Matthew Morgan
"John Wick": The Spectacle in Storytelling
The John Wick films are a thrilling example of the importance of spectacle in cinematic storytelling.

Harry Houdini waits, patient as a prophet in expectation of a fulfilled premonition, as the men prepare to attempt his murder. They double and triple check the packing crate, rapping on the solid wood and hammering flat hands against the corners to examine – to demonstrate – the stability of the box. They do this ostensibly for themselves, but it is really for the expectant eyes fixed on the show performed here on this tugboat.
There would have been a larger audience had the stunt been performed as planned on the pier. But when Houdini arrived, they were met by policemen who announced that no one is permitted to commit suicide there. Houdini and his shackles were forced to commandeer a boat and head out onto the water. One reporter was so determined to be a witness that he dove from the pier and swam after the boat, pulled on board and allowed to stay.
Now, Houdini stares ahead at nothing, his enigmatic mystic act perfected after countless such performances. He smiles a little, a slight upturn at the corner of his mouth, just enough. Leave them wanting more. The illusionist then allows the handcuffs to lock around his wrists and the shackles to bind his legs. He steps into the crate, the lid goes on, it is nailed shut. 200 pounds of lead are strapped to the box with heavy chains. This potential coffin is slid into the water, where it sinks.
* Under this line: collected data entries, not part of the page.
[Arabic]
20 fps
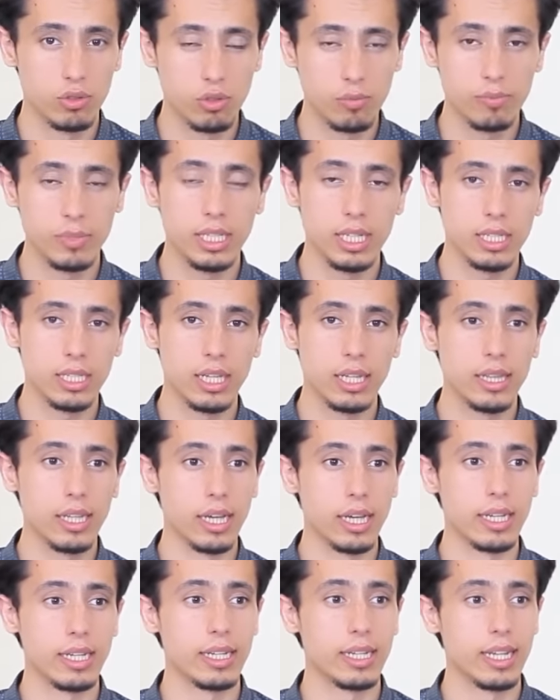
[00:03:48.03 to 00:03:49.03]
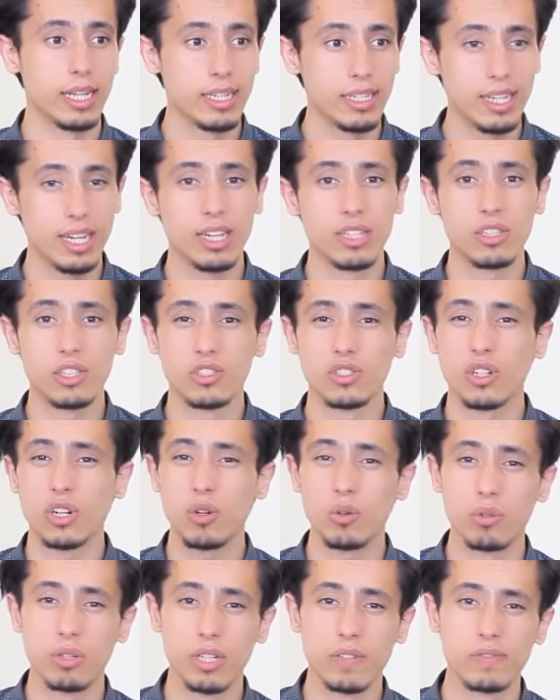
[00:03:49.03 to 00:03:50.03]
سميت كذلك لأنها
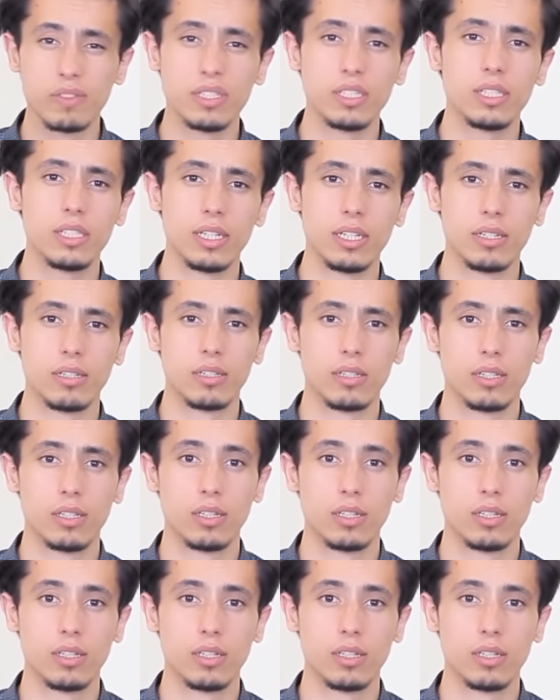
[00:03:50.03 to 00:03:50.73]
تجرحك نفسيا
Fifty-seven seconds. From plummet into peril to surfacing safely, Houdini needs only fifty-seven seconds. He splashes into the air, free of the crate, which is hauled in and inspected. The lid is still in place, everything intact – the shackles and handcuffs are there in the bottom of the box. Houdini has done it again.
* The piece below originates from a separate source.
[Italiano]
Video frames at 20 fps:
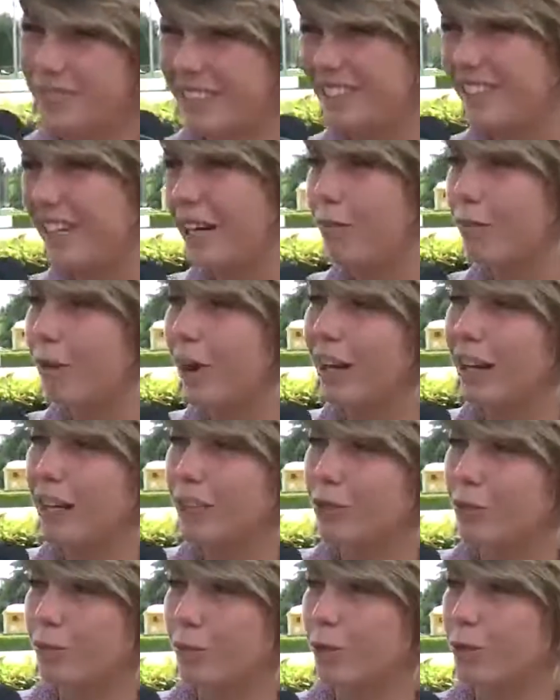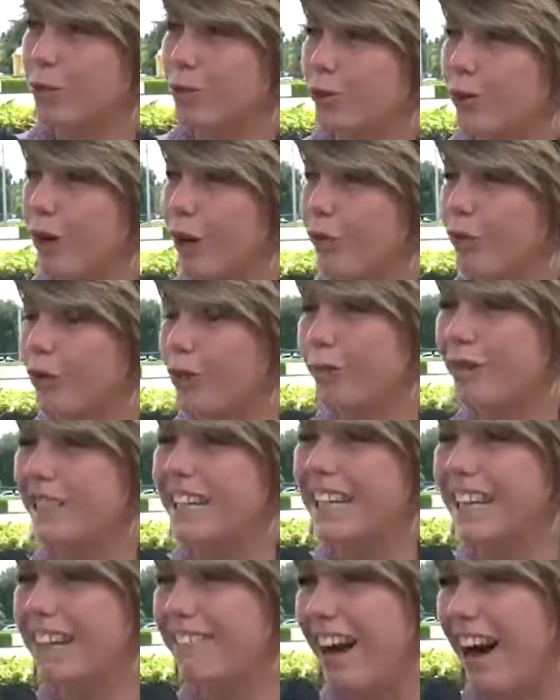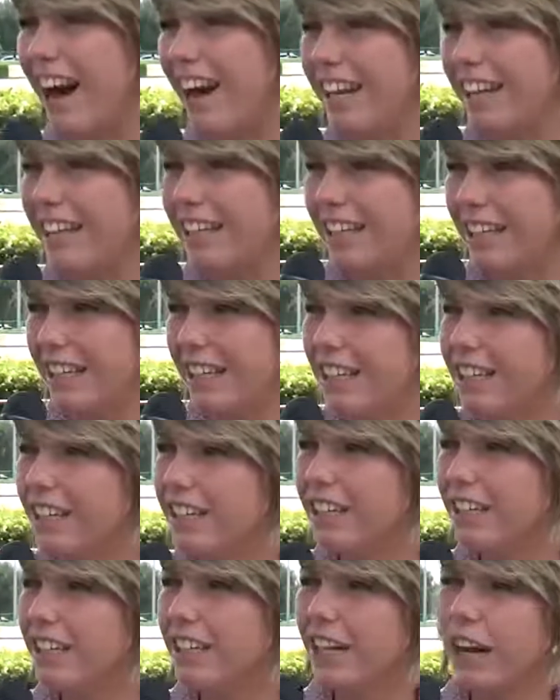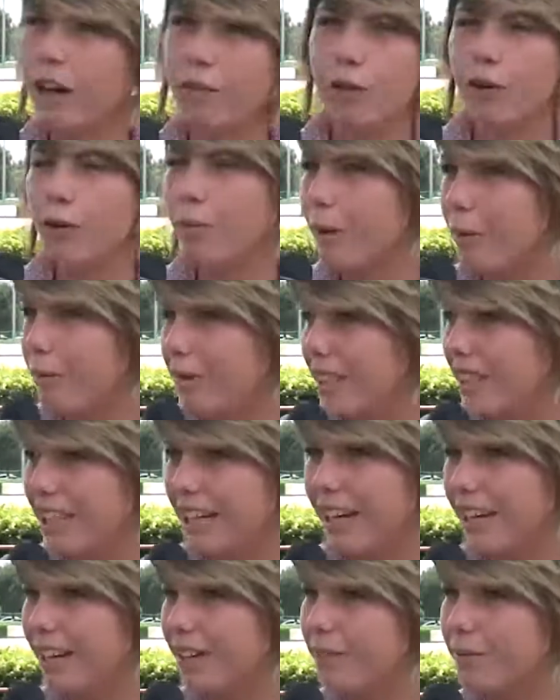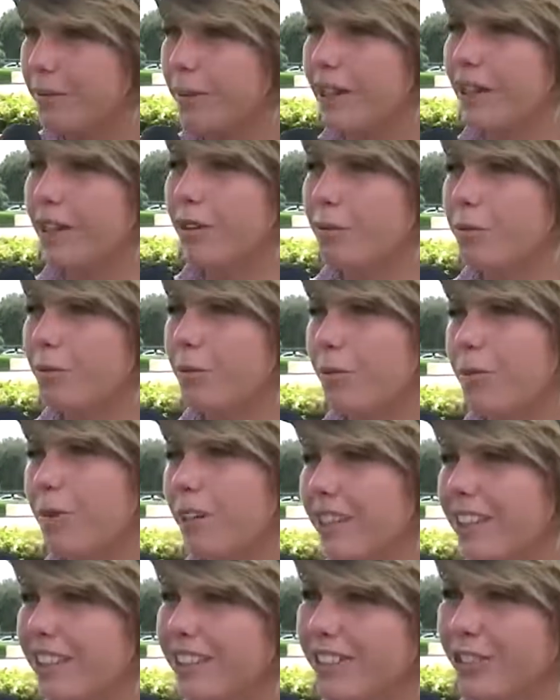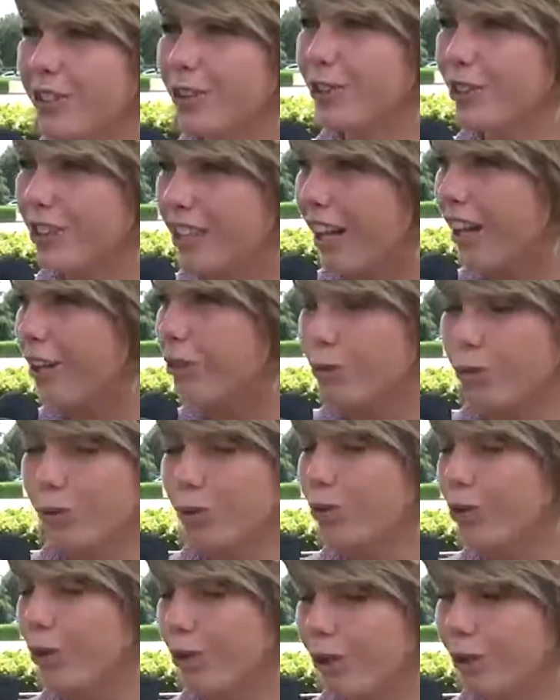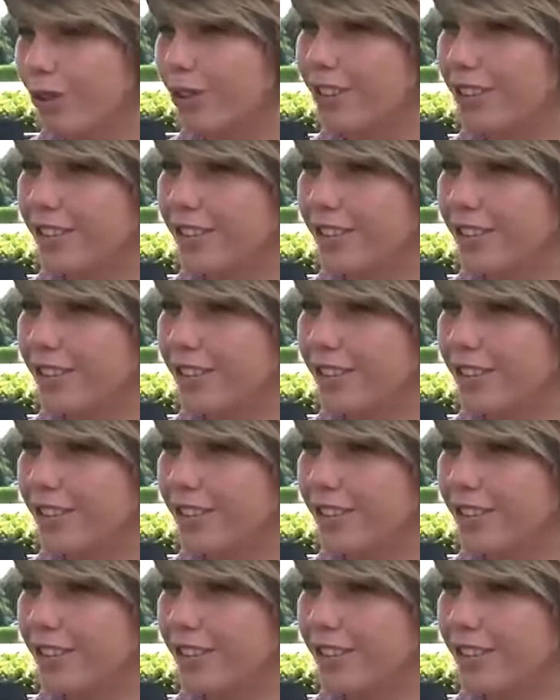vedremo anche soprattutto la forma dei cavalli, la forma mia, perché comunque conta tutto.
The salient question every reasonable person asks – themselves and anyone else witnessing this minor miracle – is How did he do it? I won’t reveal the answer (hint: I have no idea) or quell the desire to ask How? But this is not the only interrogative adverb worth raising. We might also ask Why? The feat is clearly that Houdini slipped the seemingly unslippable handcuffs and shackles, and he emerged from a box that was still sealed shut. That really ought to be enough. So why lead weights and the act of submerging Houdini in a crate in the sea? After all, the fact that he might drown does not make the physical act of escaping the constraints any more difficult; he performed the exact same trick he might have performed on land, in the same quick time, minus the risk to his life.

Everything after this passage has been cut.